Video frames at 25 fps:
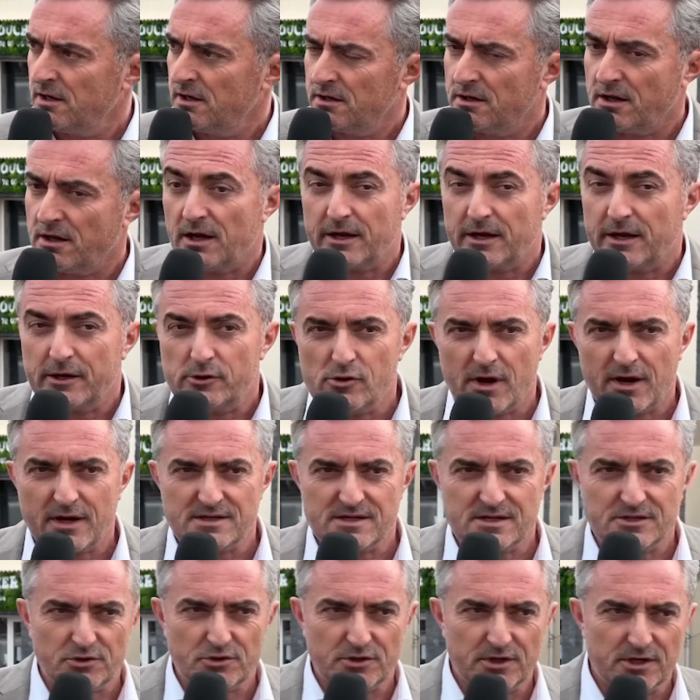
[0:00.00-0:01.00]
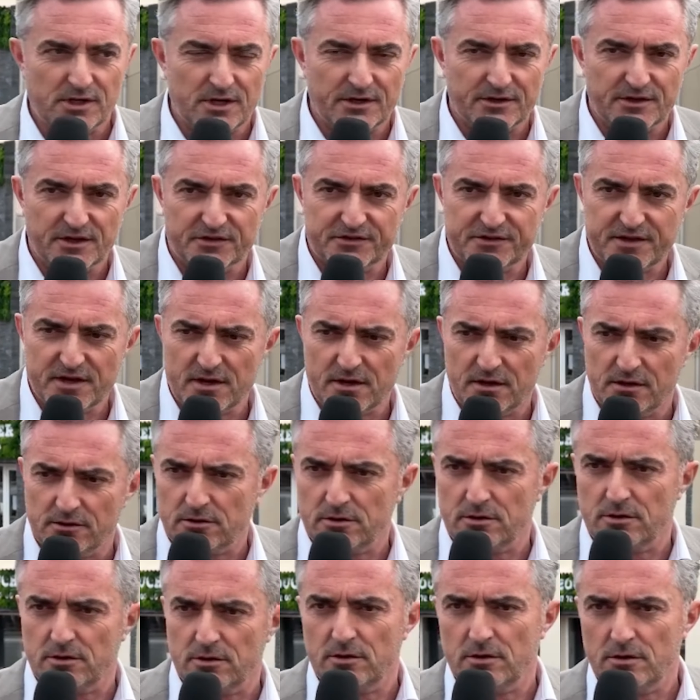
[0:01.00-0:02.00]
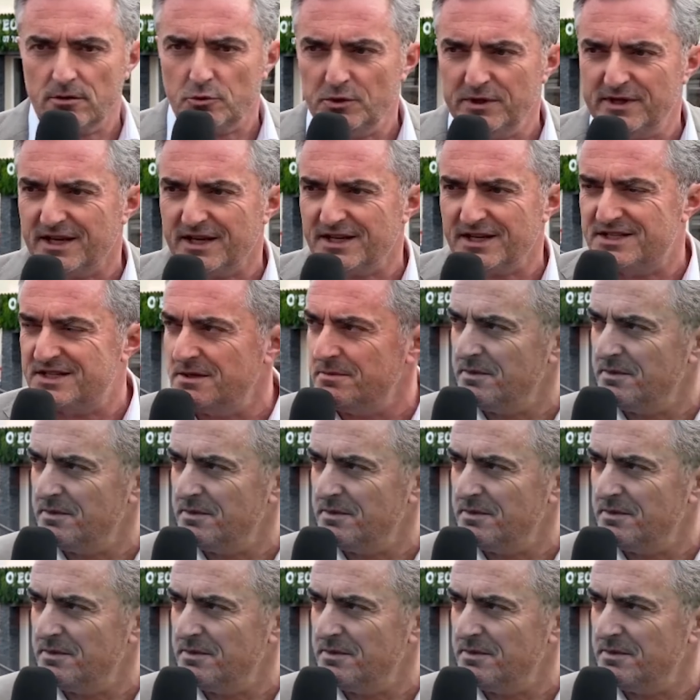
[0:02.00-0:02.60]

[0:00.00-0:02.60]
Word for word: La régularisation des clandestins entre 8 euh, à 10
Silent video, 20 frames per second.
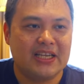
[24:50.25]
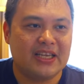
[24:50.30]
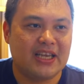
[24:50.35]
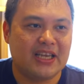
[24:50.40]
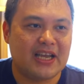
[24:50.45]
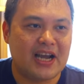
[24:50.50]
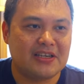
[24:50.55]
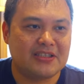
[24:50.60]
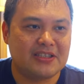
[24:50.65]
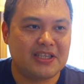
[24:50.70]

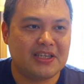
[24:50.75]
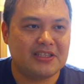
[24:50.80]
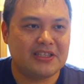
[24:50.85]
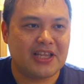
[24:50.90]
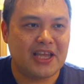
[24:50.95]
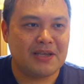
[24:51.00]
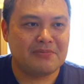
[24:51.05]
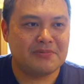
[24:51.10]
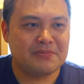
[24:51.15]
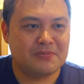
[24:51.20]
で、
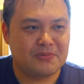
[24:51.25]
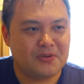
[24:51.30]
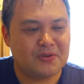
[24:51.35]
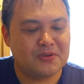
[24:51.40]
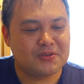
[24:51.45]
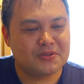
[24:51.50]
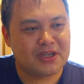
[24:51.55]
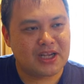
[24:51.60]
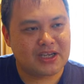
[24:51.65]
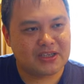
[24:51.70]
カクテルタイム
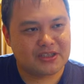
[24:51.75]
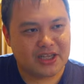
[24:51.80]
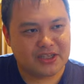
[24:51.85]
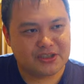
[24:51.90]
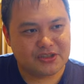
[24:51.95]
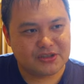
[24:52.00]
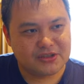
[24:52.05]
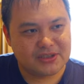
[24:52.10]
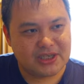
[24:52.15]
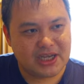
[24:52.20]
もおそらくね、
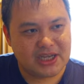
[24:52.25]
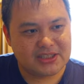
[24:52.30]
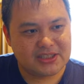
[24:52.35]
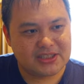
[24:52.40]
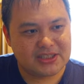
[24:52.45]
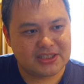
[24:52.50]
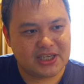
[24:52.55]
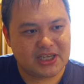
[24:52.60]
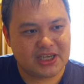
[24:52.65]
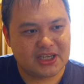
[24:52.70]
18
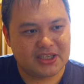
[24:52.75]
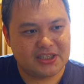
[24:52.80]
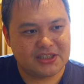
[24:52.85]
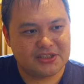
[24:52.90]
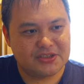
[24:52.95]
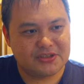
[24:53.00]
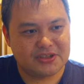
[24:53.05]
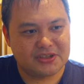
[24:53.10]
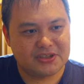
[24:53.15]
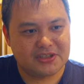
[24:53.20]
時から
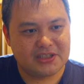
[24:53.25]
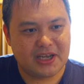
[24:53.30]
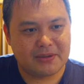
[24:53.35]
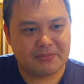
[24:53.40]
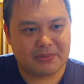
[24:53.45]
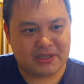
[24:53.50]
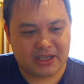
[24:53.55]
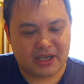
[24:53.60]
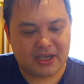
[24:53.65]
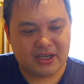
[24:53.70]
20時ぐら
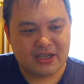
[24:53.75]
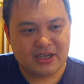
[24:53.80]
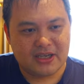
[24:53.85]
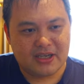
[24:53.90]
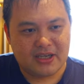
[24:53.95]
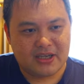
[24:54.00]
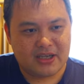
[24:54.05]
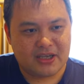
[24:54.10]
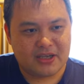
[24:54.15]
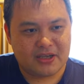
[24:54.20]
いまで、
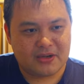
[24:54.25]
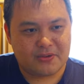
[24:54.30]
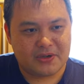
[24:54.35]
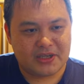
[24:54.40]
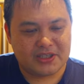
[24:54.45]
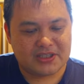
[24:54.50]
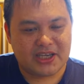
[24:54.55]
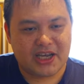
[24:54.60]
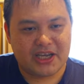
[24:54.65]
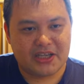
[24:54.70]
えー、こ
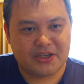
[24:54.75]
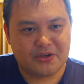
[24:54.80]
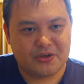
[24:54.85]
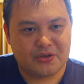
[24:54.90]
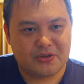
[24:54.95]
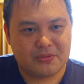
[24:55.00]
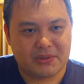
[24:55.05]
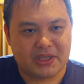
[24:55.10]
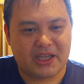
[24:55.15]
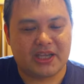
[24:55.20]
れ使える
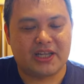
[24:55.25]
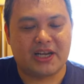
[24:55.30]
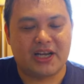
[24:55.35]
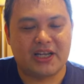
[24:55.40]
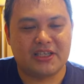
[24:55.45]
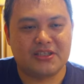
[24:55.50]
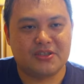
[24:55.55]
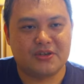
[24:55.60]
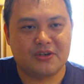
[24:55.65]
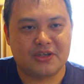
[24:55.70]
よみたいな
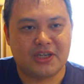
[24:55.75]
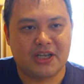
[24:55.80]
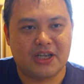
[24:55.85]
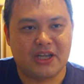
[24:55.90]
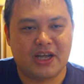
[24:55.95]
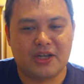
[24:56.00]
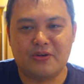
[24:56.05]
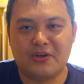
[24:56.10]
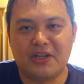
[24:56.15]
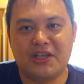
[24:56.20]
感じのね
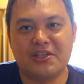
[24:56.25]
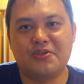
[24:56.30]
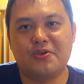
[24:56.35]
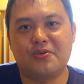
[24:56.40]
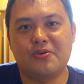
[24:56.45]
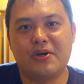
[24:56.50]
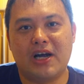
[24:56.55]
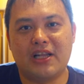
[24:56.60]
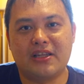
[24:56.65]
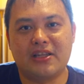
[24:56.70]
あの冷
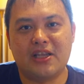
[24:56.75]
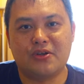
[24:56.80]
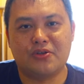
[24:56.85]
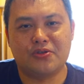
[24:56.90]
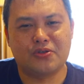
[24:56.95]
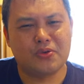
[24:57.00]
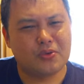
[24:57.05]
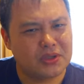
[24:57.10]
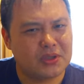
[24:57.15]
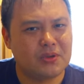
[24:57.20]
蔵庫があった
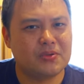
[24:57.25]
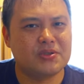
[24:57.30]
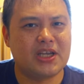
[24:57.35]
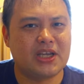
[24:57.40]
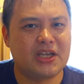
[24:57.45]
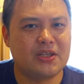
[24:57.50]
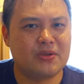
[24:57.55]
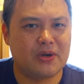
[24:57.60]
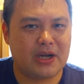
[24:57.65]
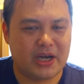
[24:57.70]
のでそこにお
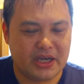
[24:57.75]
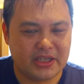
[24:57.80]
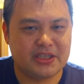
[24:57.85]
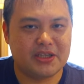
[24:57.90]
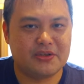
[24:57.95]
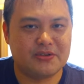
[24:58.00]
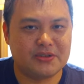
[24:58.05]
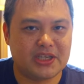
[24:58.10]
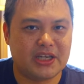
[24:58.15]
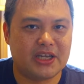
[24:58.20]
酒とか入っ
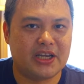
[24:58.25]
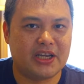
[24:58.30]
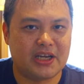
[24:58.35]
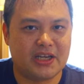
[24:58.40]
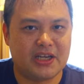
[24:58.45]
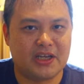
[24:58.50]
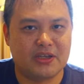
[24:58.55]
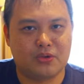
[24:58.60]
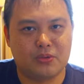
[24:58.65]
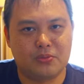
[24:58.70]
てるんじゃない
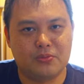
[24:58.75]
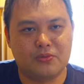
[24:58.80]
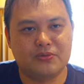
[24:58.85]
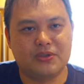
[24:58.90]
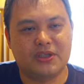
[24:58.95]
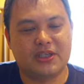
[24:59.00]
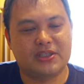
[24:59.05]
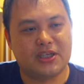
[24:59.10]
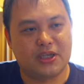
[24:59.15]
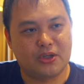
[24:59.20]
かなと思う
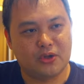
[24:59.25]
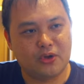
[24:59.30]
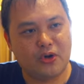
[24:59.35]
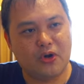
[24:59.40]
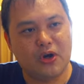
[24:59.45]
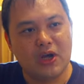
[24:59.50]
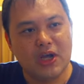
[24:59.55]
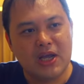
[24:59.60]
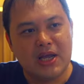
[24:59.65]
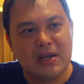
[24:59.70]
んですけ
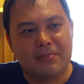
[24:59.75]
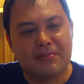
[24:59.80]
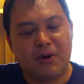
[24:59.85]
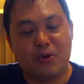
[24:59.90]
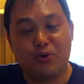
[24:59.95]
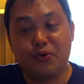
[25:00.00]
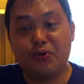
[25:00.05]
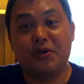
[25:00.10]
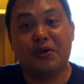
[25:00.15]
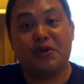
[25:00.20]
ど、ま
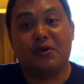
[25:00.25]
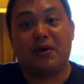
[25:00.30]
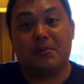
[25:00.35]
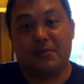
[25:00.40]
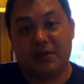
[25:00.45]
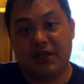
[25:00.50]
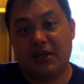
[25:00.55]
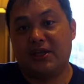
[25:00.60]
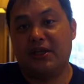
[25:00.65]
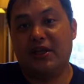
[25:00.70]
あ、お料理とか
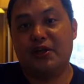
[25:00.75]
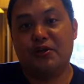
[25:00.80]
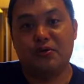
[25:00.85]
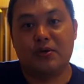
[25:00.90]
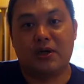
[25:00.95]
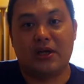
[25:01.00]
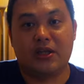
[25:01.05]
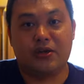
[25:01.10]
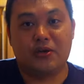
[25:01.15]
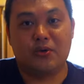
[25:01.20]
もね出る
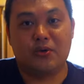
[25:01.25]
のか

•••••

▶ WHAT YOU HAVE TO DO
Your task is to show every line of the listing above containing "frames".

▶ ANSWER FOR THE TASK
Video frames at 25 fps:
Silent video, 20 frames per second.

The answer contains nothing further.